## Provided data
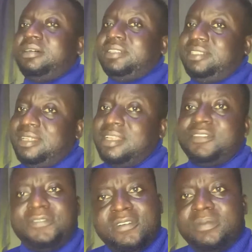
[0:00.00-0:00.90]
DS
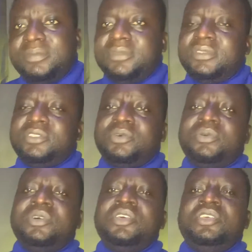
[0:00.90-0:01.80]
form. So
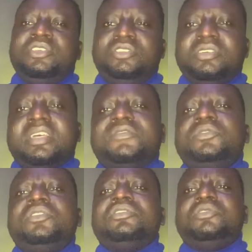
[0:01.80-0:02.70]
you just have to
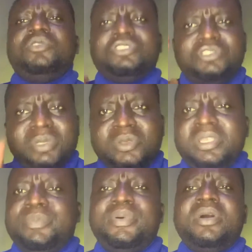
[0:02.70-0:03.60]
just go straight to the
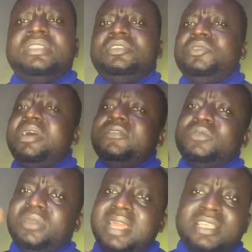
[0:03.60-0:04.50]
point. You don't have to
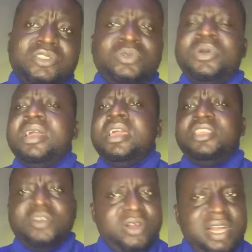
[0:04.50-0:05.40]
lie to
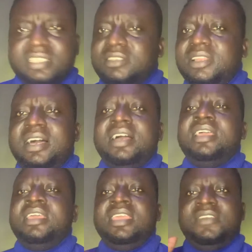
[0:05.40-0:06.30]
your counselor.
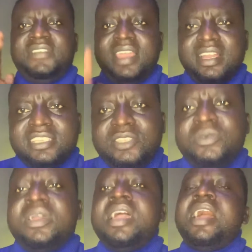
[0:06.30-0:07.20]
If he asks
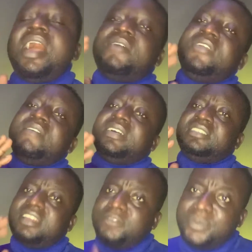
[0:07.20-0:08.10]
you, have you ever
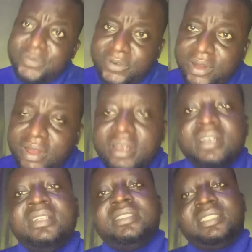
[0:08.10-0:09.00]
traveled before?
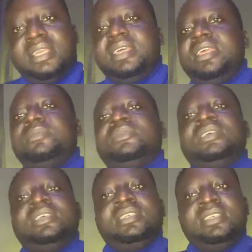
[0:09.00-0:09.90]
Tell them.
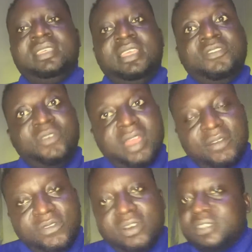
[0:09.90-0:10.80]
If you have
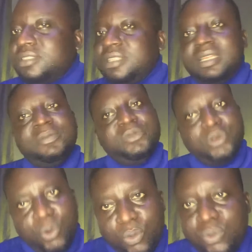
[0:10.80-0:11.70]
not, tell them
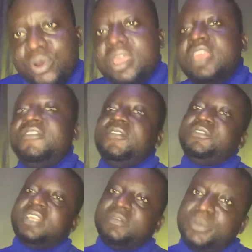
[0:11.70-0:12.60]
no. If you've
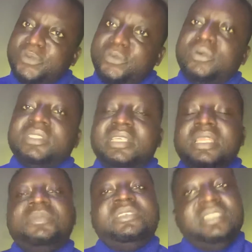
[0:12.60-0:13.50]
traveled before, tell
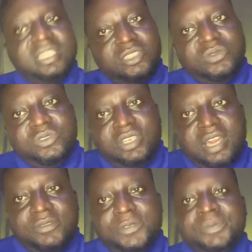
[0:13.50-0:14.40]
them yes, you've traveled.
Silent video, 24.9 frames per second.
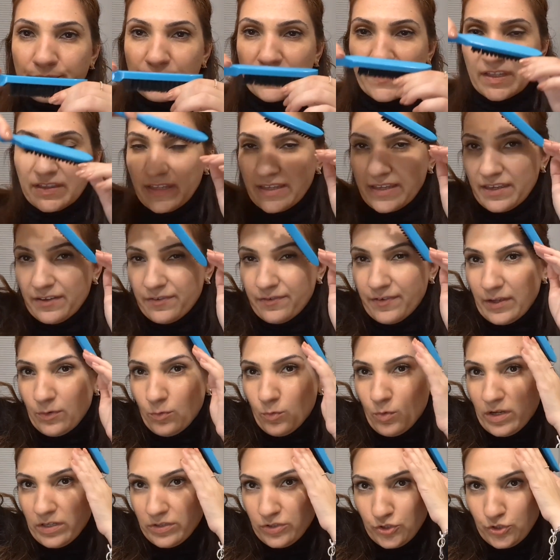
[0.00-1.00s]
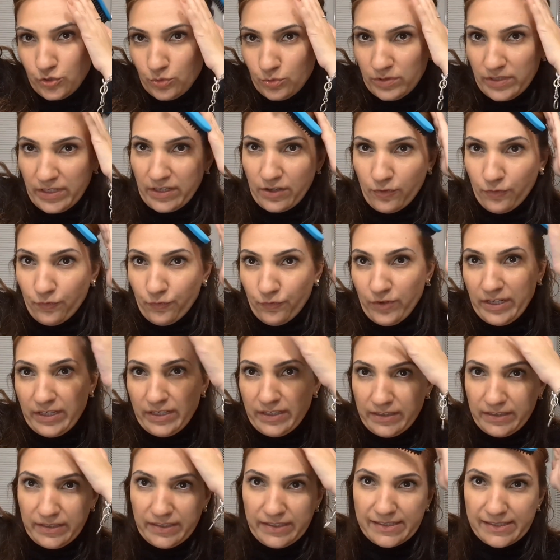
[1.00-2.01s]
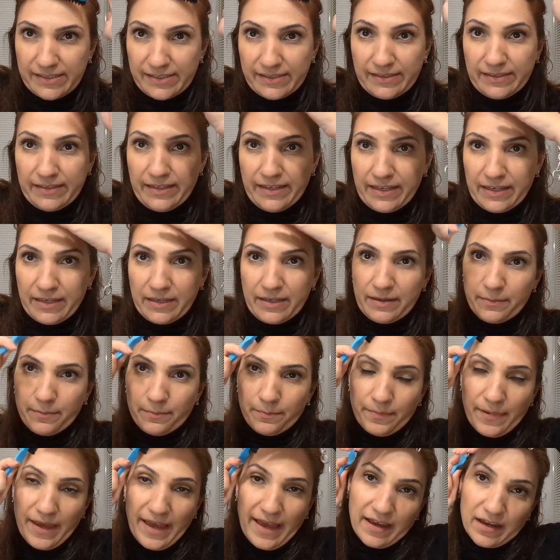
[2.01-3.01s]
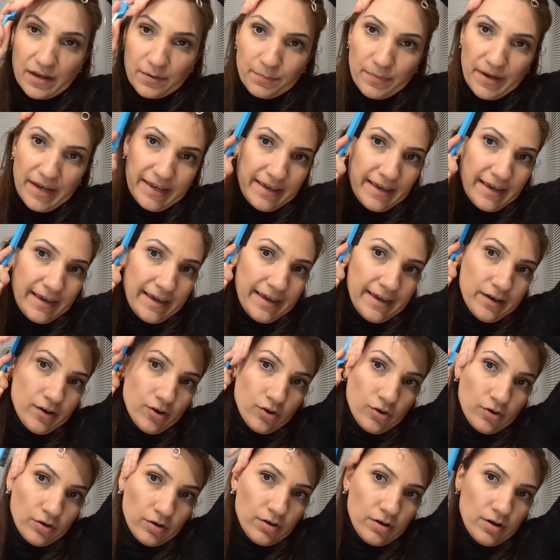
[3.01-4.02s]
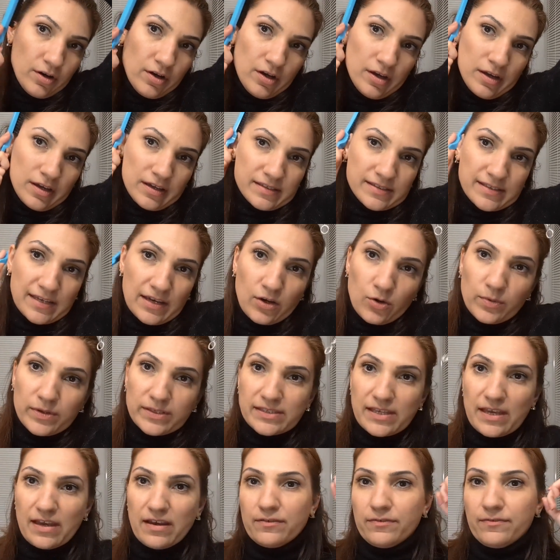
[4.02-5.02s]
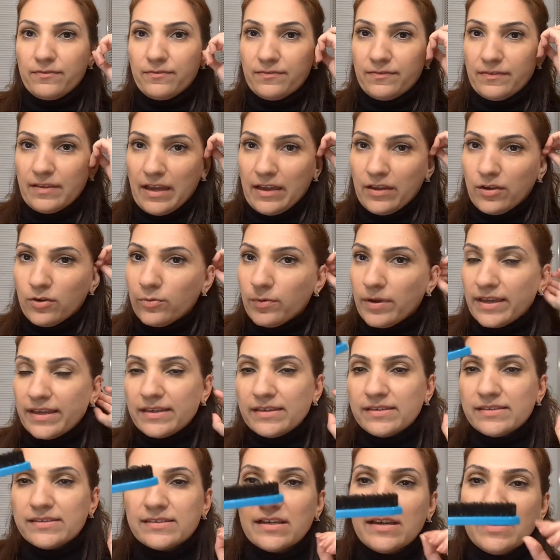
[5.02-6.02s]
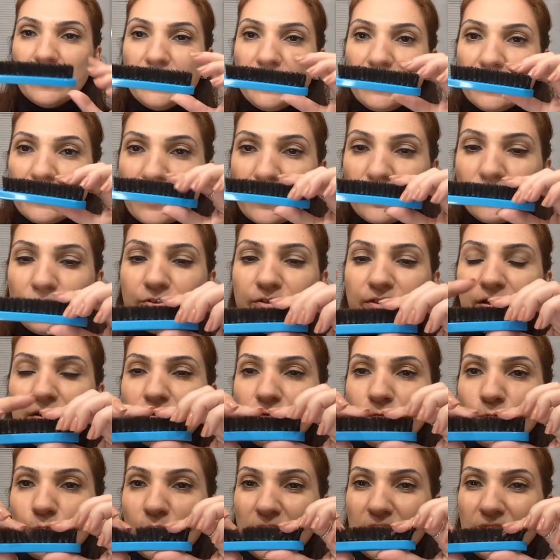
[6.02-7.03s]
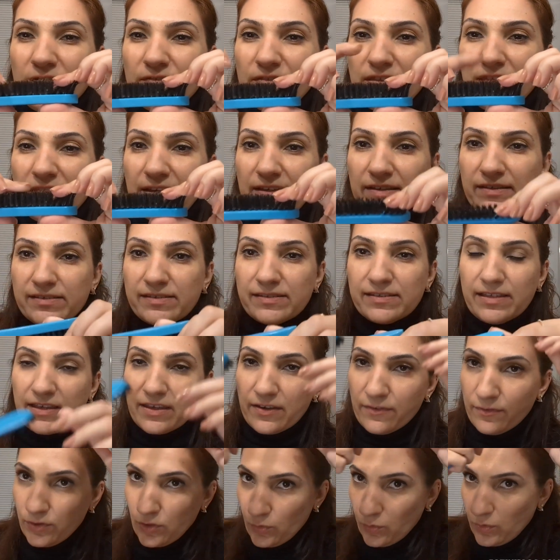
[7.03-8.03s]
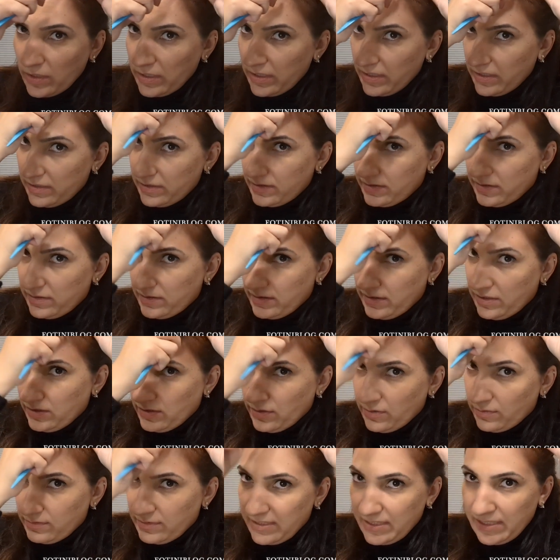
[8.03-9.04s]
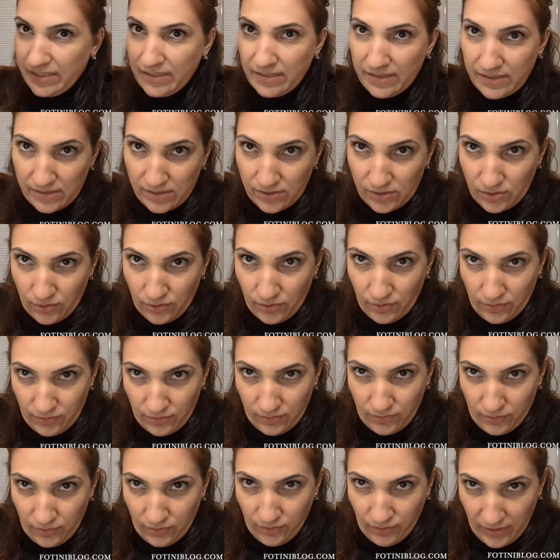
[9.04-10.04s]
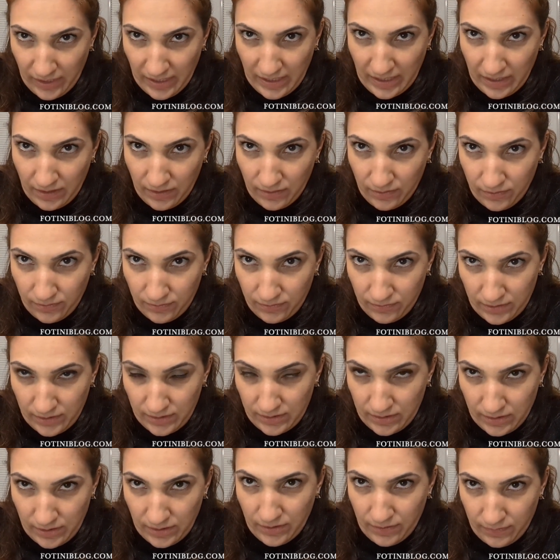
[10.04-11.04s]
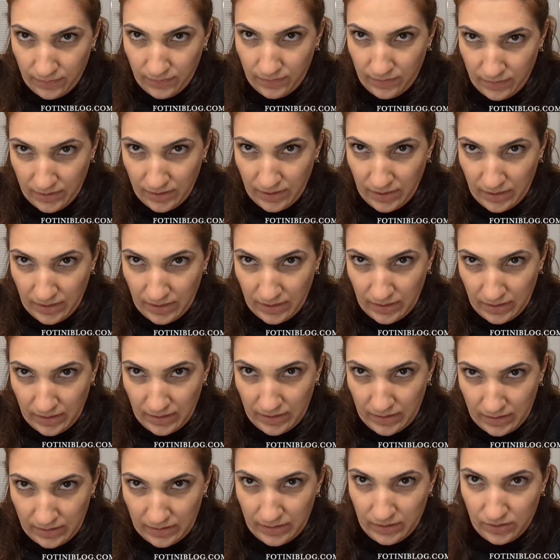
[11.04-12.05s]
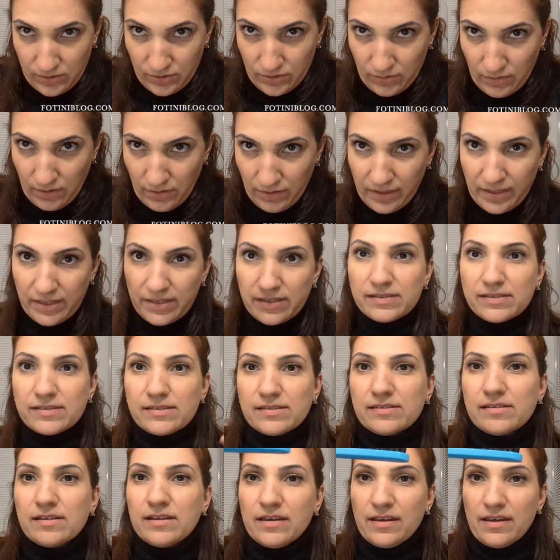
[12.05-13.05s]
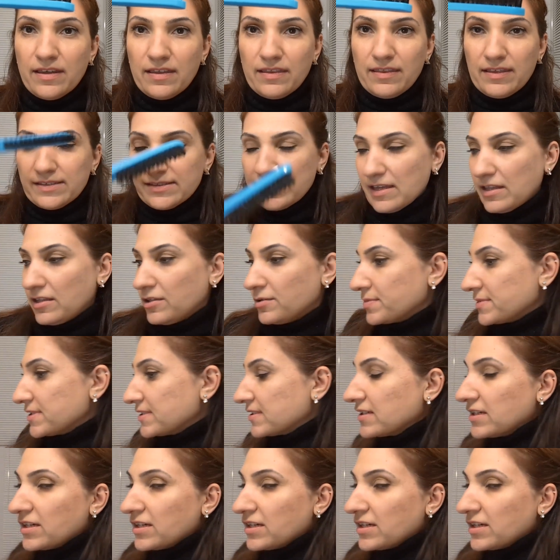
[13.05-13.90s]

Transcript: like if I want to like really slick back my hair, because I always have flyaways. Get yourself one of these. Like if you wanna, you know, tease your crown, you know, kind of like do all this. This helps.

## What you need to do
Would you write out every record word for word, leaving no picture in?

## Solution for this problem
[0:00.00-0:00.90]
DS
[0:00.90-0:01.80]
form. So
[0:01.80-0:02.70]
you just have to
[0:02.70-0:03.60]
just go straight to the
[0:03.60-0:04.50]
point. You don't have to
[0:04.50-0:05.40]
lie to
[0:05.40-0:06.30]
your counselor.
[0:06.30-0:07.20]
If he asks
[0:07.20-0:08.10]
you, have you ever
[0:08.10-0:09.00]
traveled before?
[0:09.00-0:09.90]
Tell them.
[0:09.90-0:10.80]
If you have
[0:10.80-0:11.70]
not, tell them
[0:11.70-0:12.60]
no. If you've
[0:12.60-0:13.50]
traveled before, tell
[0:13.50-0:14.40]
them yes, you've traveled.
Silent video, 24.9 frames per second.
[0.00-1.00s]
[1.00-2.01s]
[2.01-3.01s]
[3.01-4.02s]
[4.02-5.02s]
[5.02-6.02s]
[6.02-7.03s]
[7.03-8.03s]
[8.03-9.04s]
[9.04-10.04s]
[10.04-11.04s]
[11.04-12.05s]
[12.05-13.05s]
[13.05-13.90s]

Transcript: like if I want to like really slick back my hair, because I always have flyaways. Get yourself one of these. Like if you wanna, you know, tease your crown, you know, kind of like do all this. This helps.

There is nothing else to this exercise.